» **What is required**
Only the text of the entries below should appear in your exact transcription; leave out every picture.

..........

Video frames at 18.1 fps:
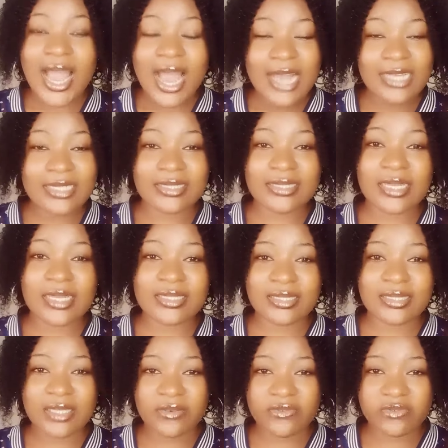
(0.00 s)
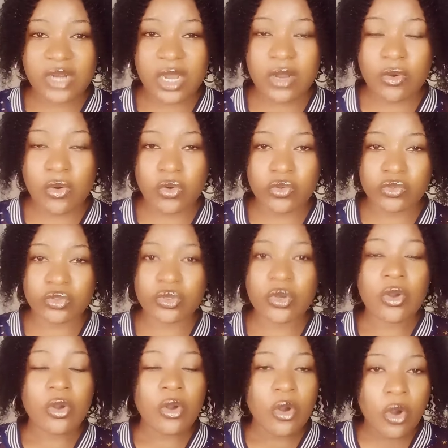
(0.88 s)

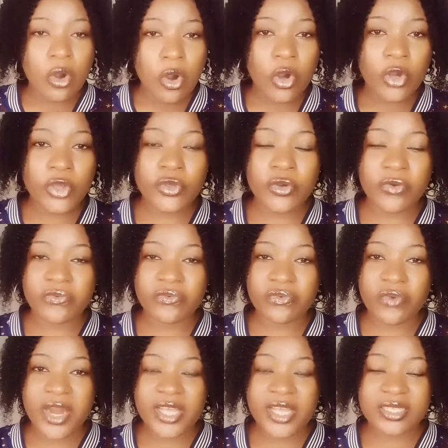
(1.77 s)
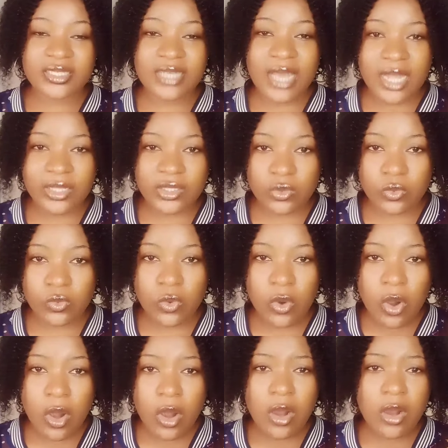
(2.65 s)
Call your friends at
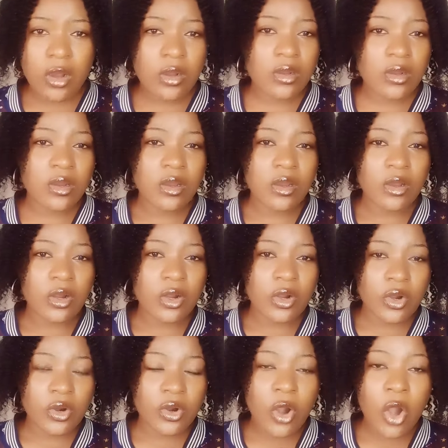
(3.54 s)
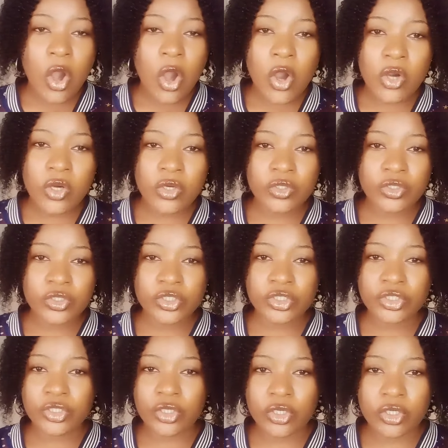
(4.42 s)
work. Call
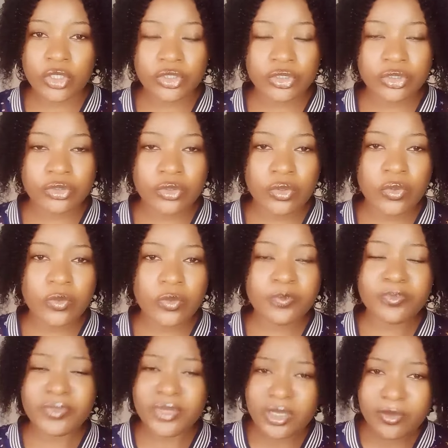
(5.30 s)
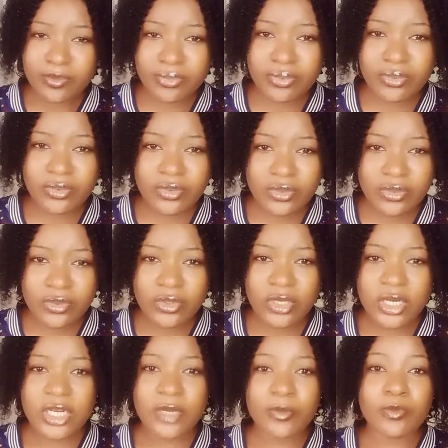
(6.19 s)
your, you know,
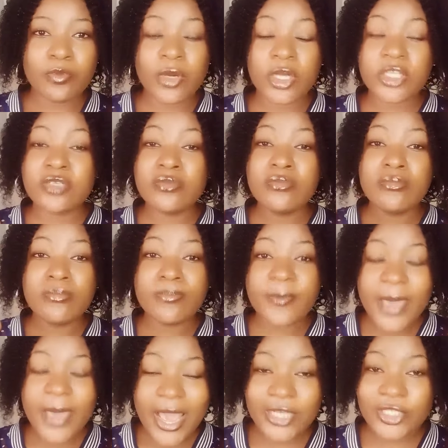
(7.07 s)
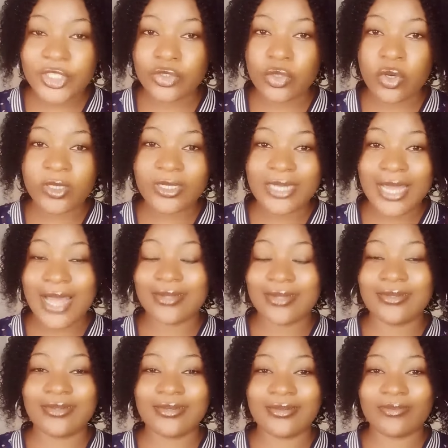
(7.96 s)
people. But make sure
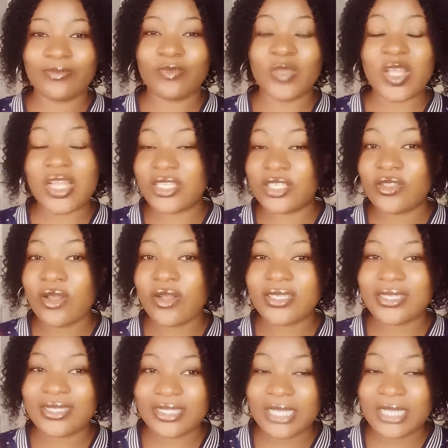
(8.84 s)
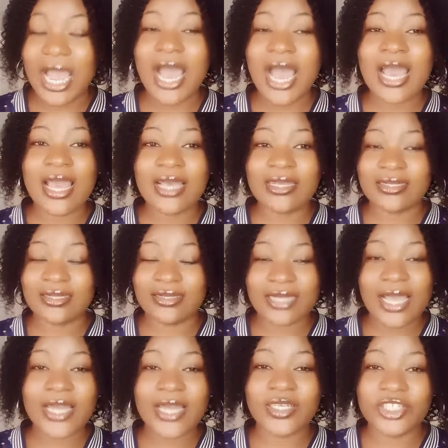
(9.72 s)
that it's not
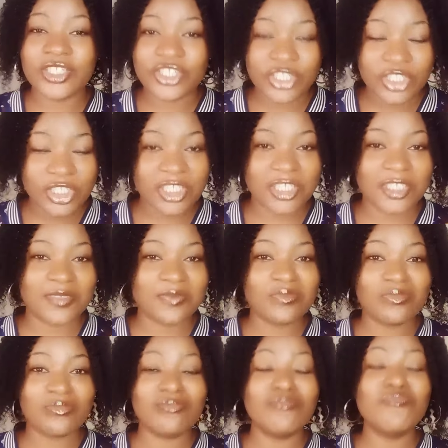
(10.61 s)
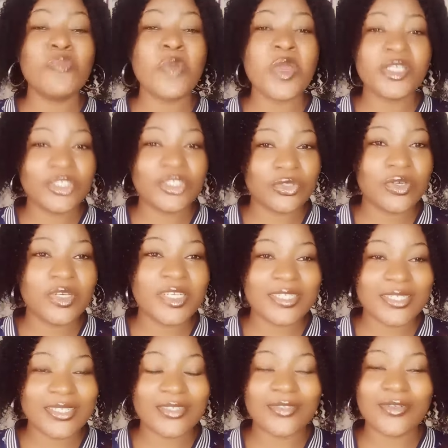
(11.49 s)
side chicken. Make sure
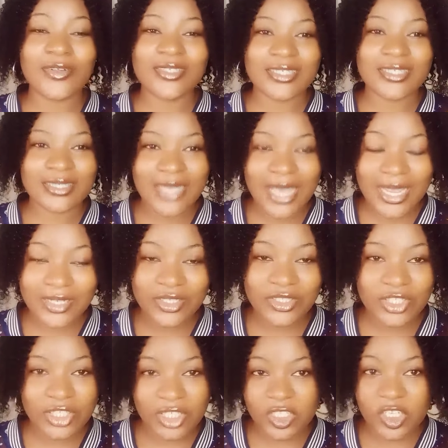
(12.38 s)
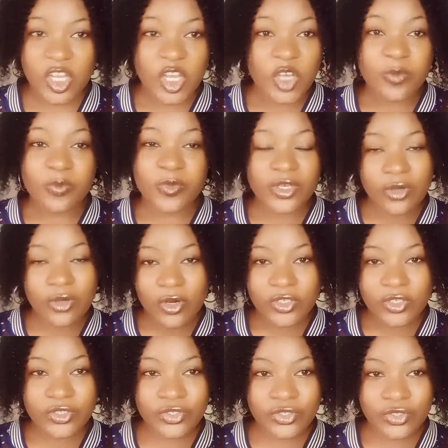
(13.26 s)
it is not side chicken,
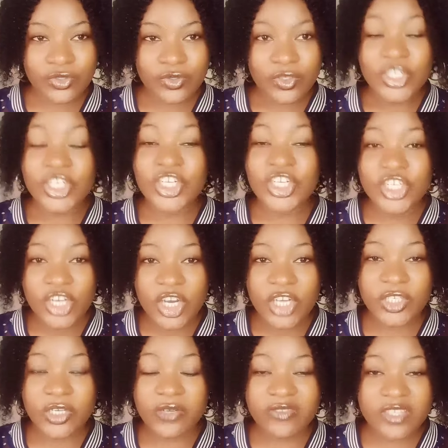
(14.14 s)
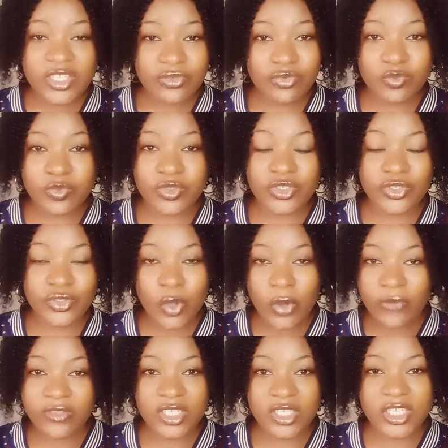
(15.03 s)
because none of this will be
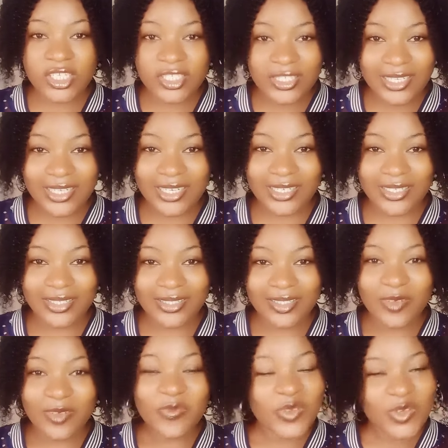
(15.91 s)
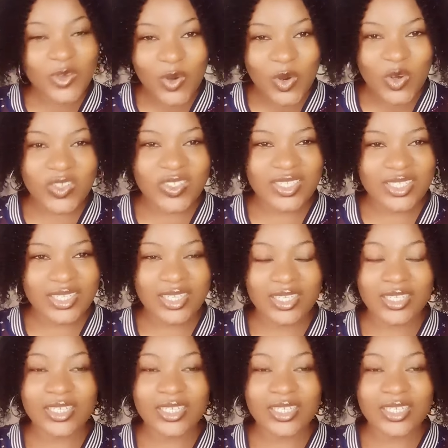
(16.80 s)
solved easily, because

..........

» **Solution**
Video frames at 18.1 fps:
(0.00 s)
(0.88 s)

(1.77 s)
(2.65 s)
Call your friends at
(3.54 s)
(4.42 s)
work. Call
(5.30 s)
(6.19 s)
your, you know,
(7.07 s)
(7.96 s)
people. But make sure
(8.84 s)
(9.72 s)
that it's not
(10.61 s)
(11.49 s)
side chicken. Make sure
(12.38 s)
(13.26 s)
it is not side chicken,
(14.14 s)
(15.03 s)
because none of this will be
(15.91 s)
(16.80 s)
solved easily, because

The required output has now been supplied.